La parola “epifania” deriva dal greco e significa letteralmente "apparizione”. La data coincide, secondo la tradizione cattolica, con l’arrivo, dodici giorni dopo il Natale, dei Re Magi alla capanna di Betlemme dove si trovava Gesù.
Secondo la tradizione degli antichi romani e poi popolare, invece, la storia della Befana è da ricollegare al racconto fantastico per cui nella notte volavano sui campi appena seminati, i primi giorni dell'anno, figure femminili pronte a propiziare il raccolto. La rappresentazione della Befana, come di una vecchina, brutta e con i vestiti rattoppati starebbe a rappresentare il superamento dell’anno vecchio, in vista di quello nuovo.
La dodicesima notte dopo il solstizio invernale i Romani celebravano la morte e la rinascita della natura, credendo che proprio in quelle dodici notti, delle figure femminili, volassero sui campi coltivati, al fine di ingraziarsi la fertilità dei futuri raccolti. Le befane, appunto. Dal IV secolo d.C. la Chiesa di Roma avviò la condanna di riti e credenze pagane, ma molte personificazioni resistettero fino al Basso Medioevo, per poi essere accettate di nuovo, gradualmente, ma con la figura di una dolce vecchietta al posto della perfida strega sulla scopa volante. Nel periodo del teologo Epifanio di Salamina, poi, la ricorrenza dell’Epifania fu proposta alla data della dodicesima notte dopo il Natale, recuperando in questo modo l’antica simbologia numerica pagana.
In Sicilia a Gratteri (PA) “a Vecchia” si dice abiti in una grotta, detta Grattara, che si trova nel monte di fronte al centro abitato. La sera del 31 gennaio questa avvolta in un lenzuolo bianco e a dorso di un asino si dirige verso l’abitato, dispensando durante il cammino regali, caramelle e i “turtigliuna”, dolci tipici locali a base di mandorle, noci, nocciole e frutta secca.

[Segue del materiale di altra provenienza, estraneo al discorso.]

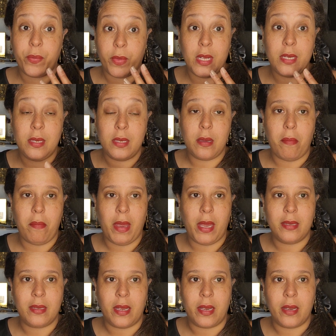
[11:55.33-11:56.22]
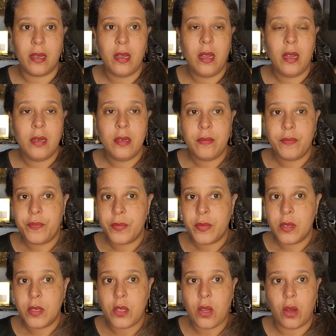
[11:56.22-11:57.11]
This is amazing.
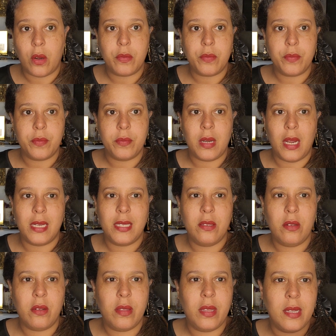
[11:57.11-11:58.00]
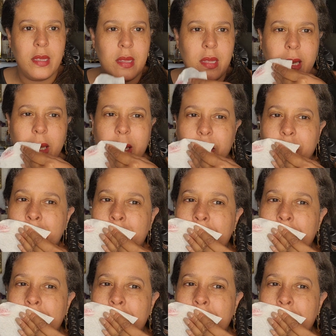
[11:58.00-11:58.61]
So I still think the,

A Messina nel quartiere Bordonaro nella piazza principale viene allestito “u ‘pagghiaru”, formato da una pertica alta nove metri circa e rivestita di rami di corbezzoli, agrumi, ciambelle di pane azzimo e cotone, che simboleggia un abete natalizio, sulla cui cima si trova una croce alta due metri, abbellita con frutta, nastri, ciambelle e forme di pane, che rappresenta il premio per i 14 partecipanti che la sera dell’Epifania, dopo la celebrazione della Santa Messa si arrampicheranno per aggiudicarsela. I festeggiamenti folkloristici si concludono poi con una pantomima sull’eterna lotta tra l’uomo e le insidie della natura, rappresentazione che prende il nome in dialetto “U’ cavadduzzu e l’omu sabbaggiu” e che viene effettuata da due maschere.
A Mussomeli (CL) si rappresenta l’arrivo dei tre Magi, cui segue la processione del simulacro di Gesù Bambino.

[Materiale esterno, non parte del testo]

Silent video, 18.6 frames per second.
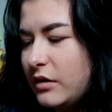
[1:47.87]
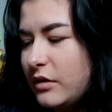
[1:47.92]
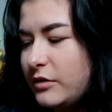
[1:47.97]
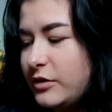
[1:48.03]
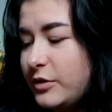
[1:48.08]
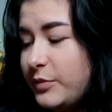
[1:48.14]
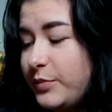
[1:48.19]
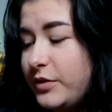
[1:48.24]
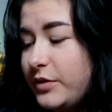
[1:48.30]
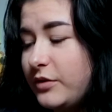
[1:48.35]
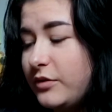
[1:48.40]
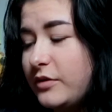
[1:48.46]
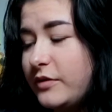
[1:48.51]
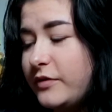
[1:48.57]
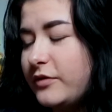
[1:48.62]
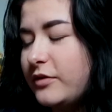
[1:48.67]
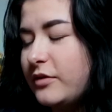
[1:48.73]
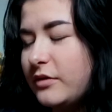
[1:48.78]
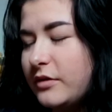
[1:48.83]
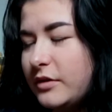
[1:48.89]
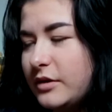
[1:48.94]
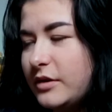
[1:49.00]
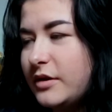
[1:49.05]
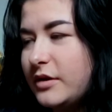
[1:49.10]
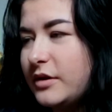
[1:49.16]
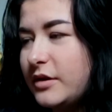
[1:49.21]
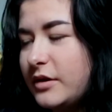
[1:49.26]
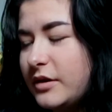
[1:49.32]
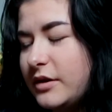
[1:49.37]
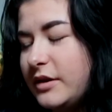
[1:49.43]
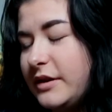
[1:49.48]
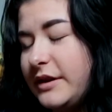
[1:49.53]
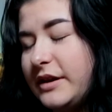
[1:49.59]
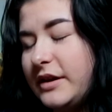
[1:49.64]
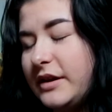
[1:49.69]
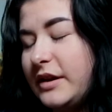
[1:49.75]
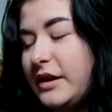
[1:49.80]
You're beautiful.
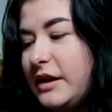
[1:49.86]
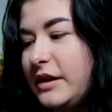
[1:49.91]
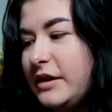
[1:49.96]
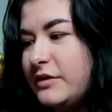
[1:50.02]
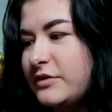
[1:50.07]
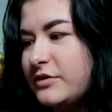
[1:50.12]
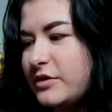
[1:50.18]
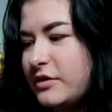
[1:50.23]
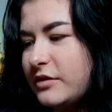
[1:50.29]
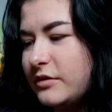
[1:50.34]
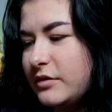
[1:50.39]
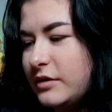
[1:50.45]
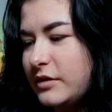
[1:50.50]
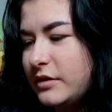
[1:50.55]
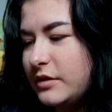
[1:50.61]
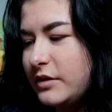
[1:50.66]
Like an angel.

In provincia di Palermo, invece, nei paesini la cui popolazione è prevalentemente di origine albanese (come Contessa Entellina, Mezzojuso e Piana degli Albanesi) la festa dell’epifania è molto sentita.
Qui i festeggiamenti si dividono tra la cerimonia religiosa nella Chiesa Madre e le rappresentazioni nelle piazze principali che simboleggiano il battesimo di Gesù, dove il Celebrante immerge per tre volte una croce nella vasca e alla terza immersione viene liberata una colomba, che simboleggia la discesa dello Spirito Santo.